Goal of the exercise: Copy exactly the lines from the one containing "[1.00-2.00s]" through the last line of the records below, both included, and leave out the pictures.

Records for the exercise:
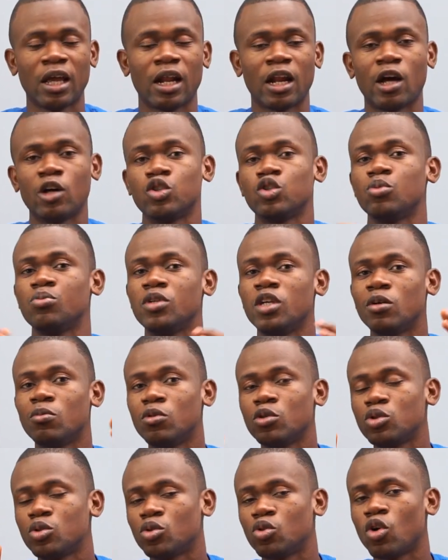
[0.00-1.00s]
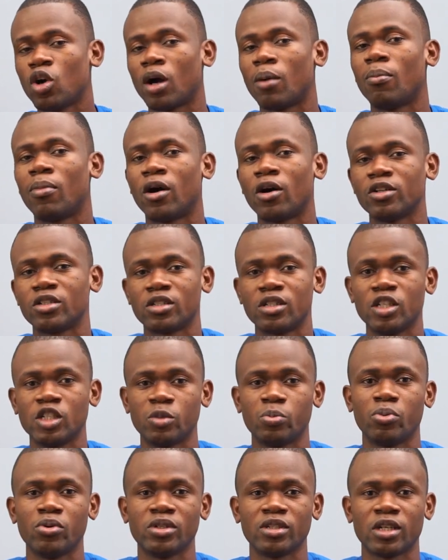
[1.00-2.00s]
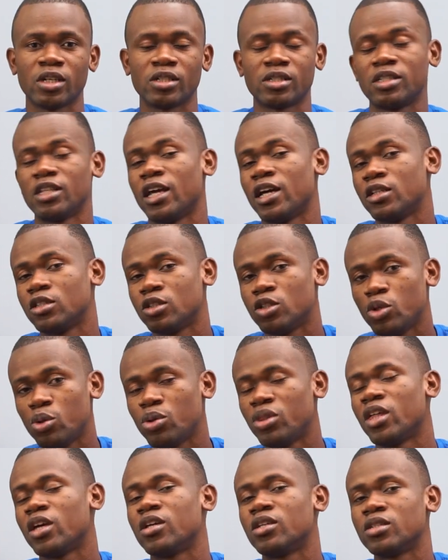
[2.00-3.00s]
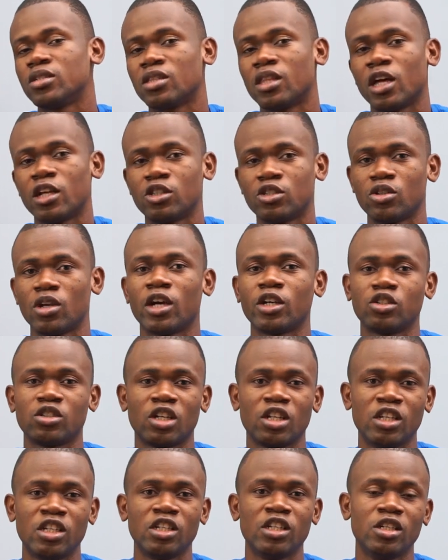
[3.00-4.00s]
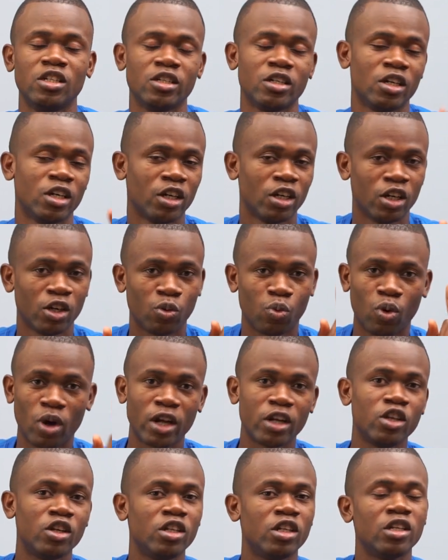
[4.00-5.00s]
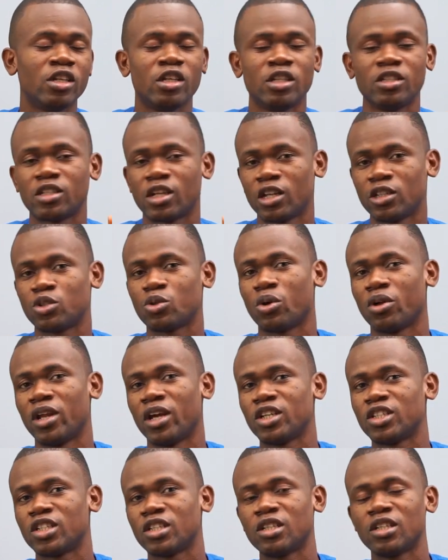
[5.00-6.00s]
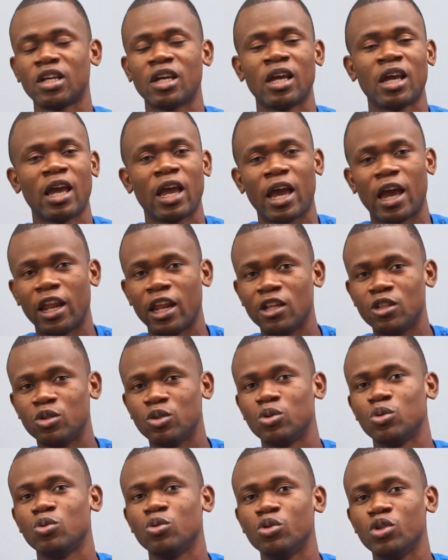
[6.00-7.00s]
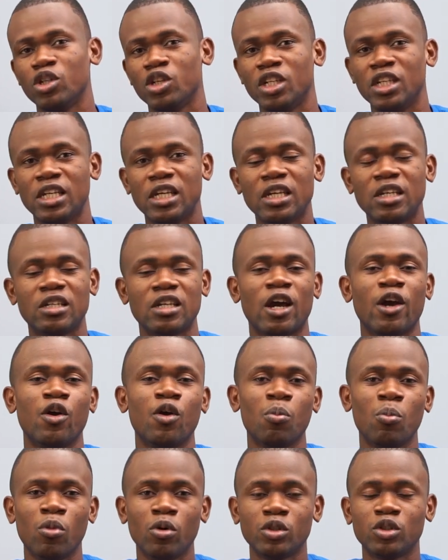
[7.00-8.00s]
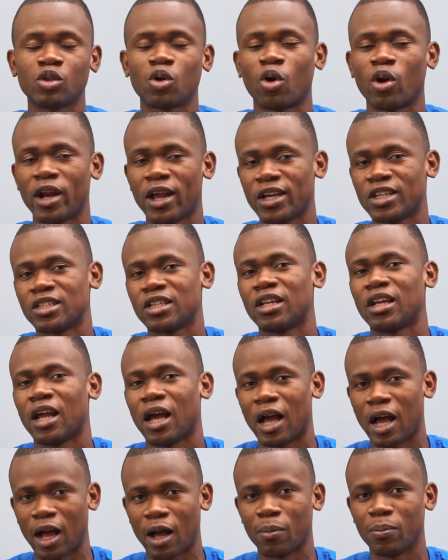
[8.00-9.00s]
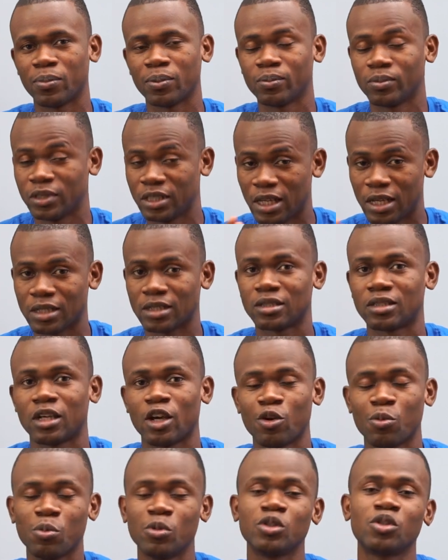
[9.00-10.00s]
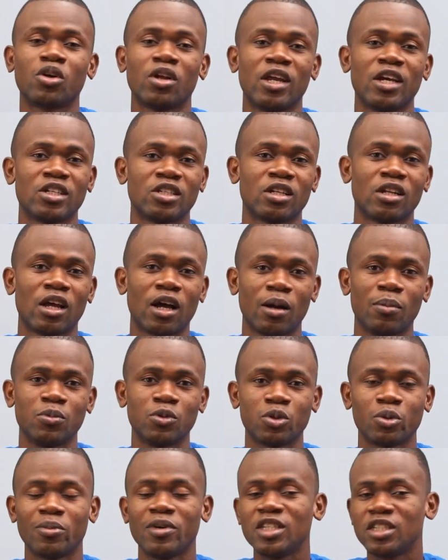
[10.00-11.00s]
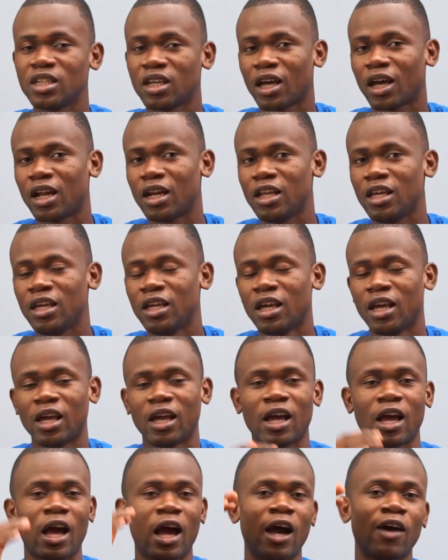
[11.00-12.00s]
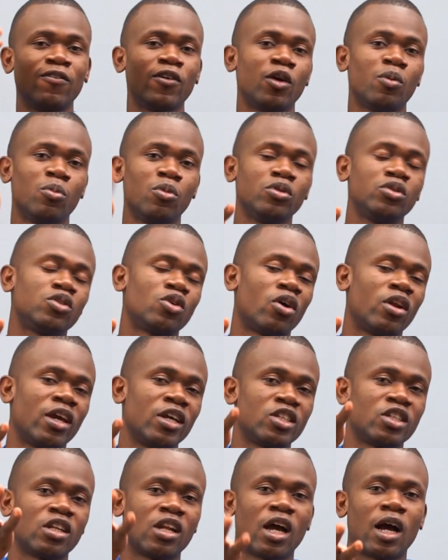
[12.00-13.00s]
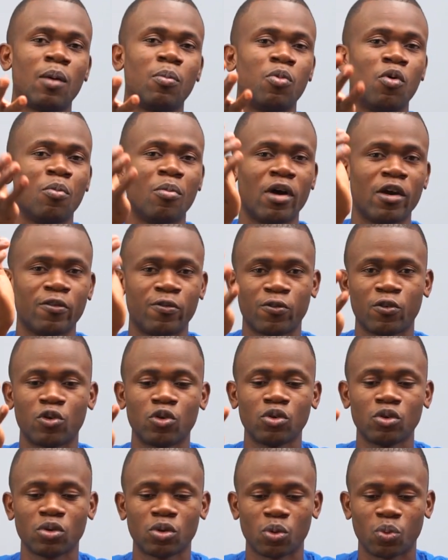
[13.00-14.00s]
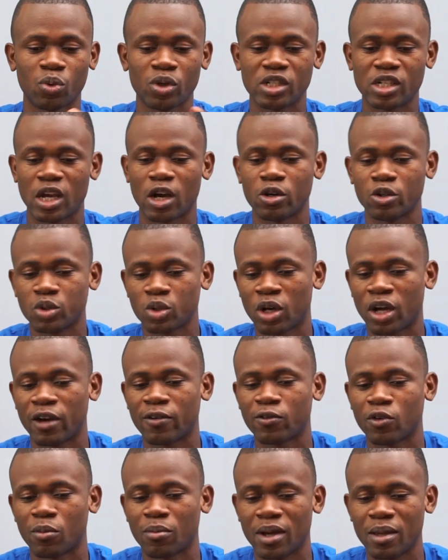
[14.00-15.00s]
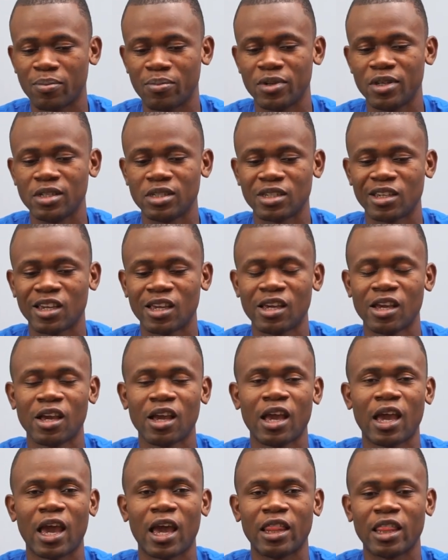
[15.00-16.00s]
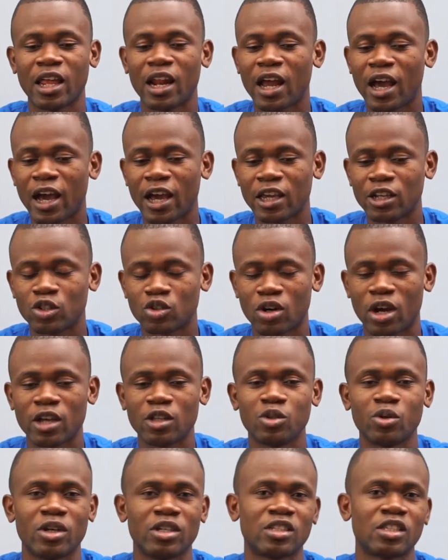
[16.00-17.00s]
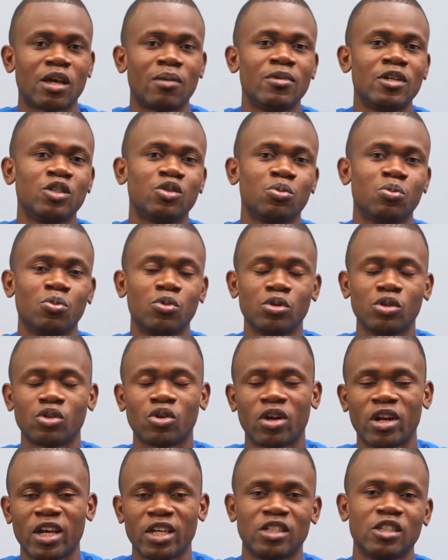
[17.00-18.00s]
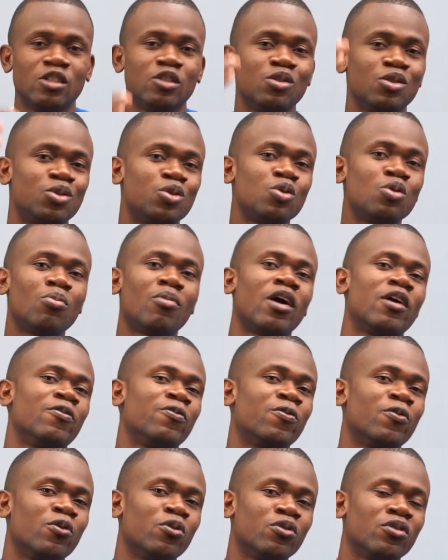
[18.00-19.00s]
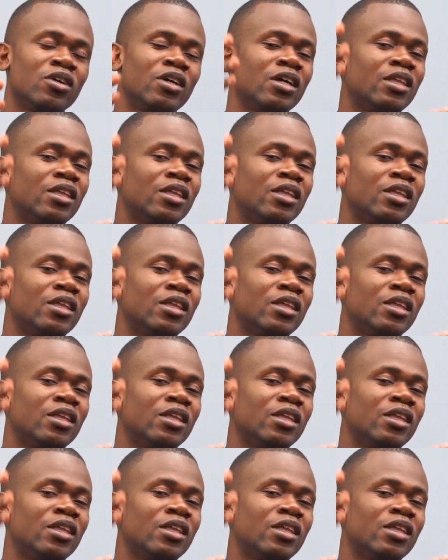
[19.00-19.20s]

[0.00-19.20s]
Now to be able to go about this process, there are two things that you actually need. One, you need an internet connection. And then two, you need a remote connection app yes a remote connection app so basically i have a remote connection app on my phone which i also have on my pc and then i try to establish remote connection to my phone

Output of the task:
[1.00-2.00s]
[2.00-3.00s]
[3.00-4.00s]
[4.00-5.00s]
[5.00-6.00s]
[6.00-7.00s]
[7.00-8.00s]
[8.00-9.00s]
[9.00-10.00s]
[10.00-11.00s]
[11.00-12.00s]
[12.00-13.00s]
[13.00-14.00s]
[14.00-15.00s]
[15.00-16.00s]
[16.00-17.00s]
[17.00-18.00s]
[18.00-19.00s]
[19.00-19.20s]

[0.00-19.20s]
Now to be able to go about this process, there are two things that you actually need. One, you need an internet connection. And then two, you need a remote connection app yes a remote connection app so basically i have a remote connection app on my phone which i also have on my pc and then i try to establish remote connection to my phone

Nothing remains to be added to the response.